Malgré les avertissements des uns et des autres, j’ai tenu à aller faire mon test de sortie d’isolement hier après-midi à la pharmacie de Brionne. Depuis le début de la semaine, j’ai retrouvé un peu d’odorat. Je pensais que, grâce à l’azithromycine, ma charge virale allait me permettre de retrouver une vie normale.

Très vite, le préposé au test antigénique m’expliqua qu’il y avait bien peu de chances d’être négatif, compte tenu du fait que ce type de test est basé sur la présence de protéines du virus et non pas sur le virus lui-même. De fait, au bout de quelques minutes, je dus me rendre à l’évidence : la sortie sera pour vendredi. Rassurant, le pharmacien m’expliqua que je n’étais plus contagieux et que cette période de 10 jours d’isolement ne ressemblait à rien.

Je vous avoue mon ras-le-bol face à cette situation d’isolement. Ma femme, mon fils et ma fille me manquent bien évidemment et je n’ai pas franchement le cœur à l’ouvrage. Pour faire simple, j’en ai pris un coup au moral. Ce matin, j’avais même une bien curieuse envie de vomir. Hier soir, muni d’un masque FFP2, j’ai tout de même fait quelques  courses : je n’avais plus grand chose à manger. J’ai acheté principalement des fruits, un peu de viande, du poisson qui me permettront de patienter jusqu’à samedi matin.
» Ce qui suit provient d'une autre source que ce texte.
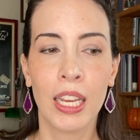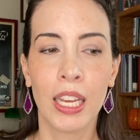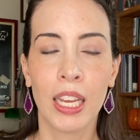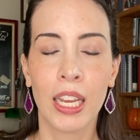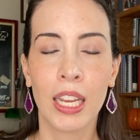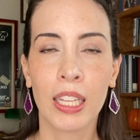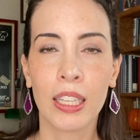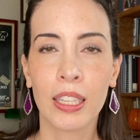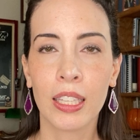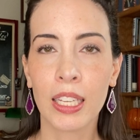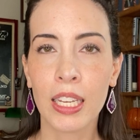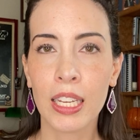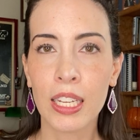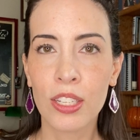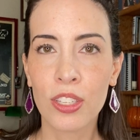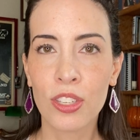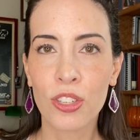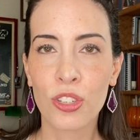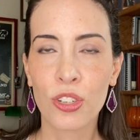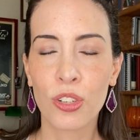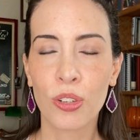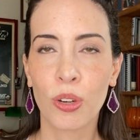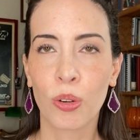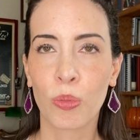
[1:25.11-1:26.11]
it leads
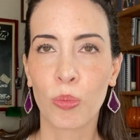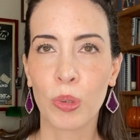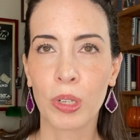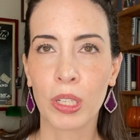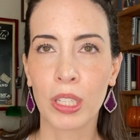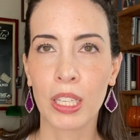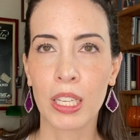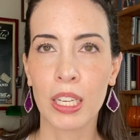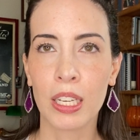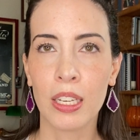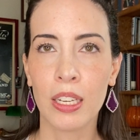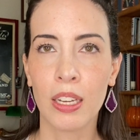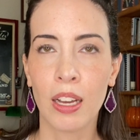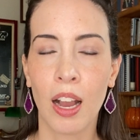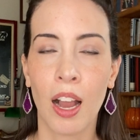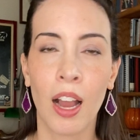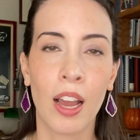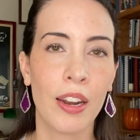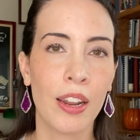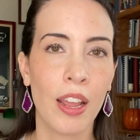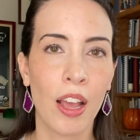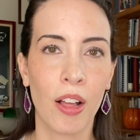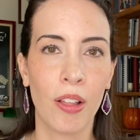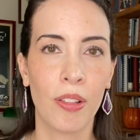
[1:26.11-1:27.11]
to a really
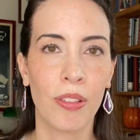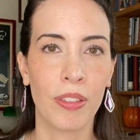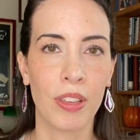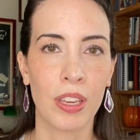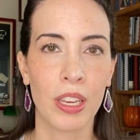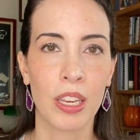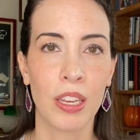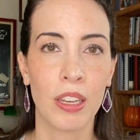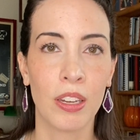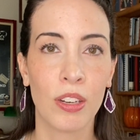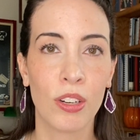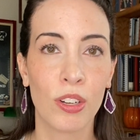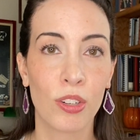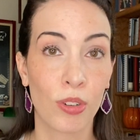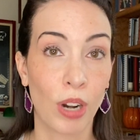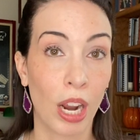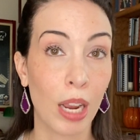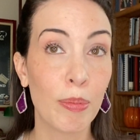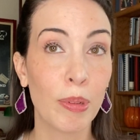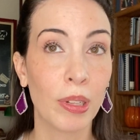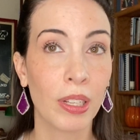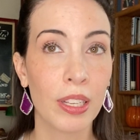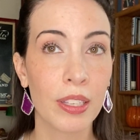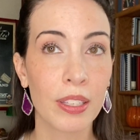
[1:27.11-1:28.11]
unhealthy
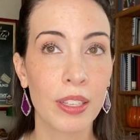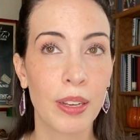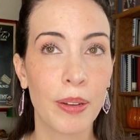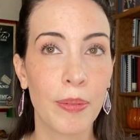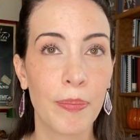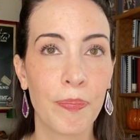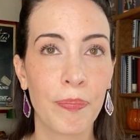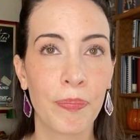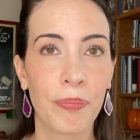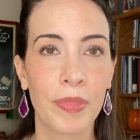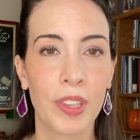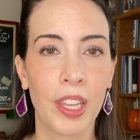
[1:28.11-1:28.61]
tribalism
J’ai décidé d’arrêter la veille sur la politique sanitaire du gouvernement et sur l’épidémie. Depuis le 26 août, j’y consacrais en moyenne 2 h 30 par jour pour m’informer correctement sur la réalité de la crise. Cela fait 22 mois que les Français se sont rendus compte que le pays était gouverné par des baltringues. Et, pour illustrer le propos, je voulais reprendre les mots de notre Président adressés à Vladimir Poutine sur la crise ukrainienne, je cite : « S’il devait y avoir une agression, la riposte sera là et le coût sera très élevé. » Le Président russe doit être terrorisé. Il paraîtrait même qu’il est depuis sous anxiolytiques. Posons-nous tout de même la question de l’attitude des Américains et de ses partenaires qui cherchent à tout prix faire entrer l’Ukraine dans l’OTAN. Je me demande où est aujourd’hui la provocation.